Pandas Selecting document summary

6/5/2018

This walk-through jupyter notebook outlined the important techniques shown in pandas document for selecting and modifying. The website can be referred as: Pandas advanced indexing with labels

Dataset uses the housing price competition from Kaggle.com. The website is Housing price competition

Selecting and modifying with Pandas is very useful tools for data scientists to grasp. Let’s start.

import pandas as pd
test = pd.read_csv('C:/Users/t_louji/Downloads/test.csv',index_col='Id')
test.head()
#test.info()

	MSSubClass	MSZoning	LotFrontage	LotArea	Street	Alley	LotShape	LandContour	Utilities	LotConfig	...	ScreenPorch	PoolArea	PoolQC	Fence	MiscFeature	MiscVal	MoSold	YrSold	SaleType	SaleCondition
Id
1461	20	RH	80.0	11622	Pave	NaN	Reg	Lvl	AllPub	Inside	...	120	0	NaN	MnPrv	NaN	0	6	2010	WD	Normal
1462	20	RL	81.0	14267	Pave	NaN	IR1	Lvl	AllPub	Corner	...	0	0	NaN	NaN	Gar2	12500	6	2010	WD	Normal
1463	60	RL	74.0	13830	Pave	NaN	IR1	Lvl	AllPub	Inside	...	0	0	NaN	MnPrv	NaN	0	3	2010	WD	Normal
1464	60	RL	78.0	9978	Pave	NaN	IR1	Lvl	AllPub	Inside	...	0	0	NaN	NaN	NaN	0	6	2010	WD	Normal
1465	120	RL	43.0	5005	Pave	NaN	IR1	HLS	AllPub	Inside	...	144	0	NaN	NaN	NaN	0	1	2010	WD	Normal

5 rows × 79 columns

Selecting

1. .loc (select by label)

.loc is primarily label based, but may also be used with a boolean array.

Allowed inputs are:

A single label, e.g. 5 or ‘a’ (Note that 5 is interpreted as a label of the index. This use is not an integer position along the index.).
A list or array of labels [‘a’, ‘b’, ‘c’].
A slice object with labels ‘a’:’f’ (Note that contrary to usual python slices, both the start and the stop are included, when present in the index! See Slicing with labels.).
A boolean array
A callable function with one argument (the calling Series, DataFrame or Panel) and that returns valid output for indexing (one of the above).

# test.loc[0] #key error
test.loc[1461:1500]
test.loc[test.MSZoning=='RH']
test.loc[test.MSZoning!='RH','Alley'].head()

Id
  NaN
  NaN
  NaN
  NaN
  NaN
Name: Alley, dtype: object

df1.loc['a', 'A']   #row label a and column A

**Note: ** When slicing, both the start bound AND the stop bound are included, if present in the index. Integers are valid labels, but they refer to the label and not the position.

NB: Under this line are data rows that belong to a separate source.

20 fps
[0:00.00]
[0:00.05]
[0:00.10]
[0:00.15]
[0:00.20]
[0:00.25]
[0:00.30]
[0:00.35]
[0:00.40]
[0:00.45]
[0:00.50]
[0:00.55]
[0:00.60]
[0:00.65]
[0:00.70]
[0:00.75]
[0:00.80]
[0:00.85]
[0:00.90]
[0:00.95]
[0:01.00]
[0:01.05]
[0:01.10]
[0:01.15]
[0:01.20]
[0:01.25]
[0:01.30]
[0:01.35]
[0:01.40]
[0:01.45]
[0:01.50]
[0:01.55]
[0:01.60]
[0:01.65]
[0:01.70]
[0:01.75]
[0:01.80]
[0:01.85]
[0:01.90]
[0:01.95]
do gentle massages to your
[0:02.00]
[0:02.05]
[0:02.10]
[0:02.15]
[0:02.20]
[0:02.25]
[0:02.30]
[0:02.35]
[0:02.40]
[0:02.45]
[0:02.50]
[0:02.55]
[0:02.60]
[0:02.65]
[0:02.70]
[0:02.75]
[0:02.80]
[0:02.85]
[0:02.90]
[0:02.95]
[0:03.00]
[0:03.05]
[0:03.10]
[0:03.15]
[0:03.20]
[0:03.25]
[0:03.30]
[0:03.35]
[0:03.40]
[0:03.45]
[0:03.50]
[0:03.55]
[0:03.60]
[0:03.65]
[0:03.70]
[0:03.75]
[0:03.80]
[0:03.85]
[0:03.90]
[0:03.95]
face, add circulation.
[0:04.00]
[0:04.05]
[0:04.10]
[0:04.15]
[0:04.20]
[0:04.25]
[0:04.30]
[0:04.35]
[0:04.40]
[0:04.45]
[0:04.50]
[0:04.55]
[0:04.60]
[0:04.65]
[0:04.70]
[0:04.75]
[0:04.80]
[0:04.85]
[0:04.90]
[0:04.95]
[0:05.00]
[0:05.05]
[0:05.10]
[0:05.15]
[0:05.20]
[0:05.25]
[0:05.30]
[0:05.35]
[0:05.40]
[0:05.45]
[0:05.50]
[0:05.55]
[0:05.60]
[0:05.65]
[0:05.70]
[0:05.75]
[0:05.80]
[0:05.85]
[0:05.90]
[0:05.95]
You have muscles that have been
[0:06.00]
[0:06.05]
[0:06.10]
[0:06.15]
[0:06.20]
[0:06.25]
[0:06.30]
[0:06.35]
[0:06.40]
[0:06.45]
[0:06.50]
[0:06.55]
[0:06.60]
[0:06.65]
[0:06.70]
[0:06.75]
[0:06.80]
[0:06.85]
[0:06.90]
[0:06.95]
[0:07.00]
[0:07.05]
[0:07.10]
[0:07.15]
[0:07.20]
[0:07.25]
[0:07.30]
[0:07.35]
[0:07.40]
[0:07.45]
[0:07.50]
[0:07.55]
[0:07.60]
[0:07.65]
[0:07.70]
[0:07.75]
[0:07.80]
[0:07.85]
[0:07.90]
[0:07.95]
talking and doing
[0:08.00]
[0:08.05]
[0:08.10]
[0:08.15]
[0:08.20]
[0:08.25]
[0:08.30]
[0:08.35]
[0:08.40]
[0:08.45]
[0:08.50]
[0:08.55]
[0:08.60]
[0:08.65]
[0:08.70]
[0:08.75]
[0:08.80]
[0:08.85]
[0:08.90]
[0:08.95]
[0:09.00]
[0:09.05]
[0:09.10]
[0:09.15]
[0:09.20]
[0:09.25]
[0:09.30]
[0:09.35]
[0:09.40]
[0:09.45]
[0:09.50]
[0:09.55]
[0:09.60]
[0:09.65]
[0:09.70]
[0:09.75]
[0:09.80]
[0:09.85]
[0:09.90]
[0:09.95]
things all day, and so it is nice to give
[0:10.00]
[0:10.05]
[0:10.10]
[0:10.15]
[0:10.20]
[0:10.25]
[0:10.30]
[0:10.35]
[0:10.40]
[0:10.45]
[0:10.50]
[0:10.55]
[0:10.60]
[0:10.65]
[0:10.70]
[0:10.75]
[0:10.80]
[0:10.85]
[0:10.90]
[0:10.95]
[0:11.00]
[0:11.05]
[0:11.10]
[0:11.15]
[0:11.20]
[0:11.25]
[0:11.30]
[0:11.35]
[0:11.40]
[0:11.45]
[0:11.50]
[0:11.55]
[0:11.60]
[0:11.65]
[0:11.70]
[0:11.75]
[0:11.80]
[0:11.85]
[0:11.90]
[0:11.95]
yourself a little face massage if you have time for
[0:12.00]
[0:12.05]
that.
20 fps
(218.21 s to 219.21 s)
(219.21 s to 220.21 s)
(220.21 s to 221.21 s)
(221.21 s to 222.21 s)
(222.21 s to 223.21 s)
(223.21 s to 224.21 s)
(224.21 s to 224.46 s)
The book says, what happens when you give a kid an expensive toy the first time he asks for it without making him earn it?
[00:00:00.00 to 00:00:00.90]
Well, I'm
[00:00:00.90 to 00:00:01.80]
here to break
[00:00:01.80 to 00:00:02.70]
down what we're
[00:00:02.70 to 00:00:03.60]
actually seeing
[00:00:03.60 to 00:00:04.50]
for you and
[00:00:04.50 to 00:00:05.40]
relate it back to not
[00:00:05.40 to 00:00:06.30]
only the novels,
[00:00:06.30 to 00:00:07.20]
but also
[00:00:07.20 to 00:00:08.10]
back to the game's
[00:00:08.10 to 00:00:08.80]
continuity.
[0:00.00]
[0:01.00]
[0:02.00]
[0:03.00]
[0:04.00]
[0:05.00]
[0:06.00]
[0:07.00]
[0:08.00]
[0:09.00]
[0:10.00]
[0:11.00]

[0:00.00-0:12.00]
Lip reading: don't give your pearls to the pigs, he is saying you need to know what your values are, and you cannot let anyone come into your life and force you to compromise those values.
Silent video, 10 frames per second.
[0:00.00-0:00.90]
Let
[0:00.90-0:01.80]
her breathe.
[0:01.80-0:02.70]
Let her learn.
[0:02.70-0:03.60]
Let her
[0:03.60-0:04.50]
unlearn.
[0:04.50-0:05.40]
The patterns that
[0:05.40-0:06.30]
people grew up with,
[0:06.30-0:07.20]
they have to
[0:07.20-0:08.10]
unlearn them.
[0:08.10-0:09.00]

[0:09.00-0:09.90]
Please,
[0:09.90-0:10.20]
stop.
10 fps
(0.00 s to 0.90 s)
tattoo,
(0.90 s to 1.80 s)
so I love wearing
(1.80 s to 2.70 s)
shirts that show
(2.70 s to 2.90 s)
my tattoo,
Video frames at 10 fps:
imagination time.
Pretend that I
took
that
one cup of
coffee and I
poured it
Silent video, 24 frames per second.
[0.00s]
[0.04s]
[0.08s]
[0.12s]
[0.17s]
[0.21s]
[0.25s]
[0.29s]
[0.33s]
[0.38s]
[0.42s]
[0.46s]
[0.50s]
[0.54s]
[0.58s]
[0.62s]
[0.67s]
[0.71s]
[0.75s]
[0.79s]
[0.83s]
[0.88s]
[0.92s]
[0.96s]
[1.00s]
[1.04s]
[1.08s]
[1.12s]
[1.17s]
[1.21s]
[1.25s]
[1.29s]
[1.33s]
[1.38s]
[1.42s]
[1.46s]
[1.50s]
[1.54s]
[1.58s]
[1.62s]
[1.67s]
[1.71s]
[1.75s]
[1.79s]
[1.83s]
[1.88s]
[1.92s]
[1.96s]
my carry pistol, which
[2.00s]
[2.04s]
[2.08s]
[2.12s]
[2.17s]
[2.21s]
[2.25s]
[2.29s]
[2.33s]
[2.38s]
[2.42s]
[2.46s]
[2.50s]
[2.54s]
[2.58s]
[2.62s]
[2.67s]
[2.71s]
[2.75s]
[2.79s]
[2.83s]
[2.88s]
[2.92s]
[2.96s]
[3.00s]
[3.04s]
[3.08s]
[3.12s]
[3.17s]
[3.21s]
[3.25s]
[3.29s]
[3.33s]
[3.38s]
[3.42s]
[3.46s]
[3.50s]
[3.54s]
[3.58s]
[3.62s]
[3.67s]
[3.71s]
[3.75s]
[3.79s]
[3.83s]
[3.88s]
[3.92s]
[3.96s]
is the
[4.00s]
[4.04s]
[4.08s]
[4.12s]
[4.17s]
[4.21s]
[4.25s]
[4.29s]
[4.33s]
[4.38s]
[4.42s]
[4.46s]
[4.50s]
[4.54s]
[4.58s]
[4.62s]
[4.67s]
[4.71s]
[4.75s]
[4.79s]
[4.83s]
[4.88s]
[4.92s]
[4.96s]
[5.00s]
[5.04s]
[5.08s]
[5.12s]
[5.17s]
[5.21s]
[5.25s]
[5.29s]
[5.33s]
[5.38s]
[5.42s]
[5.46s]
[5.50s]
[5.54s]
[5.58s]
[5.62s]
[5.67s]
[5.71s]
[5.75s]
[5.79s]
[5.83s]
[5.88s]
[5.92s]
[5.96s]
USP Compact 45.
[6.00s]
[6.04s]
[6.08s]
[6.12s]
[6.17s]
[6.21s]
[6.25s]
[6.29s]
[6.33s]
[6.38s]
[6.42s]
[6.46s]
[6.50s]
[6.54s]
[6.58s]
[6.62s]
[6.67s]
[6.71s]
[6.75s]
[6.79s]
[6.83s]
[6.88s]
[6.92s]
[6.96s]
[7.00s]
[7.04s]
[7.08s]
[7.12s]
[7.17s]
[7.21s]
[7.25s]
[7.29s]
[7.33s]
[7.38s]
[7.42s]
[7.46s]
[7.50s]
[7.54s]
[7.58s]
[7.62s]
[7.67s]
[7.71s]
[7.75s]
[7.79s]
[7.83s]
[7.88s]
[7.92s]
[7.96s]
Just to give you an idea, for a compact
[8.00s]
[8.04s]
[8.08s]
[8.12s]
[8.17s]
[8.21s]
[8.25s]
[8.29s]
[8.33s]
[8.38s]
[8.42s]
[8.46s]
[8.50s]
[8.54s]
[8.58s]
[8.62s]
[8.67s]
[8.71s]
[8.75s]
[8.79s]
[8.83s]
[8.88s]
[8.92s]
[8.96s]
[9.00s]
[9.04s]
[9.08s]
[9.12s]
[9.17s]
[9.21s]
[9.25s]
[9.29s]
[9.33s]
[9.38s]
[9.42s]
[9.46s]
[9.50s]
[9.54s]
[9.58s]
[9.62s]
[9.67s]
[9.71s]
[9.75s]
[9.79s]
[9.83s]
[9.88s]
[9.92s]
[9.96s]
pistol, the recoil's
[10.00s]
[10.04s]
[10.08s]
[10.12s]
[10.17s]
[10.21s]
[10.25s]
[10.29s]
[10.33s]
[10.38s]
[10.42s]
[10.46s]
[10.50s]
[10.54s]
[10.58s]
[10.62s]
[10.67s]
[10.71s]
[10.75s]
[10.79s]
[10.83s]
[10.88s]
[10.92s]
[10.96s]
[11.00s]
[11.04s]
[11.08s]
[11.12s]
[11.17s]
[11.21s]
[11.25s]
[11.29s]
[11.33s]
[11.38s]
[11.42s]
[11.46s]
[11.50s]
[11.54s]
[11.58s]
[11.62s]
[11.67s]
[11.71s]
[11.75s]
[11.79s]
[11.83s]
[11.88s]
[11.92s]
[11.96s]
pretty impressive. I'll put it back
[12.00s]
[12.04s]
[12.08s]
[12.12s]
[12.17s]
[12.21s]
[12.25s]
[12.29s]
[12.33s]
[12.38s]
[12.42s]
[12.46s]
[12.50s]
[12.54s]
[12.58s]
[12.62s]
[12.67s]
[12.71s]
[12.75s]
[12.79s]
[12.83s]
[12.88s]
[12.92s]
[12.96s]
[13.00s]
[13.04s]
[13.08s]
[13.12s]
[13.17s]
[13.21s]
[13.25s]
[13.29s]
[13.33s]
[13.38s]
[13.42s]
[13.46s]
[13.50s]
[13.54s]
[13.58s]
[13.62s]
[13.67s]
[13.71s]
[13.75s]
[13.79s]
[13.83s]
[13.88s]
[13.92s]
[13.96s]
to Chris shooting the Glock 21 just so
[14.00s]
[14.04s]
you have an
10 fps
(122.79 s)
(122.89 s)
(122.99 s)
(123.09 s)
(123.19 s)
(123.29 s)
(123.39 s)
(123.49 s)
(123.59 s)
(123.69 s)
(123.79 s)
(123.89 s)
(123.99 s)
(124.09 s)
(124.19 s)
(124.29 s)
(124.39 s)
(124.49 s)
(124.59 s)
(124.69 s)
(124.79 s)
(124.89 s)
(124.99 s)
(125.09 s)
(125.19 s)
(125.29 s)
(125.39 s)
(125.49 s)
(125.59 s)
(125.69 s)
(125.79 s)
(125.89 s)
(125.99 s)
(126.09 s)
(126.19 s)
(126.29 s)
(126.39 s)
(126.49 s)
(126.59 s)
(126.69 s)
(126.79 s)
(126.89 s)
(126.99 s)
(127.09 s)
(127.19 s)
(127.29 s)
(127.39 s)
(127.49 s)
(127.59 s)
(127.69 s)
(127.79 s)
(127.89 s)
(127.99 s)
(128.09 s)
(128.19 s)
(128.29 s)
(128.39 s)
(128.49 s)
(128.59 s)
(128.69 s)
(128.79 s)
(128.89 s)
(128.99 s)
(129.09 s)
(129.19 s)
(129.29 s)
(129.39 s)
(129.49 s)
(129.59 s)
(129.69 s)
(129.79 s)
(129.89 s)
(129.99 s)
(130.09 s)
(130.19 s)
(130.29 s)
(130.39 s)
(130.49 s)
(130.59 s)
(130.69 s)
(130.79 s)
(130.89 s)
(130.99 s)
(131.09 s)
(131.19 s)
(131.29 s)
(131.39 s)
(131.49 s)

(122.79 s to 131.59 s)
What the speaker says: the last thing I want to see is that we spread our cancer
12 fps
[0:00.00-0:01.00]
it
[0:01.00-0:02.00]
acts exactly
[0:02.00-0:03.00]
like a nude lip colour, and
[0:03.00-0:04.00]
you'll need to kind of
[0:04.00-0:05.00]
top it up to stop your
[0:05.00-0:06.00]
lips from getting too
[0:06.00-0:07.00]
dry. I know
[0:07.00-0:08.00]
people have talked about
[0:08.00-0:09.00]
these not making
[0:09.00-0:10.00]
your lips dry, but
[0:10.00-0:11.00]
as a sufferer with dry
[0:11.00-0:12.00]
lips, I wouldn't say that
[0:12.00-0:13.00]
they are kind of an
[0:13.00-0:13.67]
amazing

2. .iloc (select by position)

.iloc is primarily integer position based (from 0 to length-1 of the axis), but may also be used with a boolean array.

Allowed inputs are:

An integer e.g. 5.
A list or array of integers [4, 3, 0].
A slice object with ints 1:7.
A boolean array.
A callable function with one argument (the calling Series, DataFrame or Panel) and that returns valid output for indexing (one of the above).

test.iloc[0:3]
test.iloc[0:3,0:3]
test.iloc[3,3]  # a scalar value
test.iloc[1]

#Out of range slice indexes are handled gracefully just as in Python/Numpy.
test.iloc[3000:30001]
#A single indexer that is out of bounds will raise an IndexError. 
#A list of indexers where any element is out of bounds will raise an IndexError.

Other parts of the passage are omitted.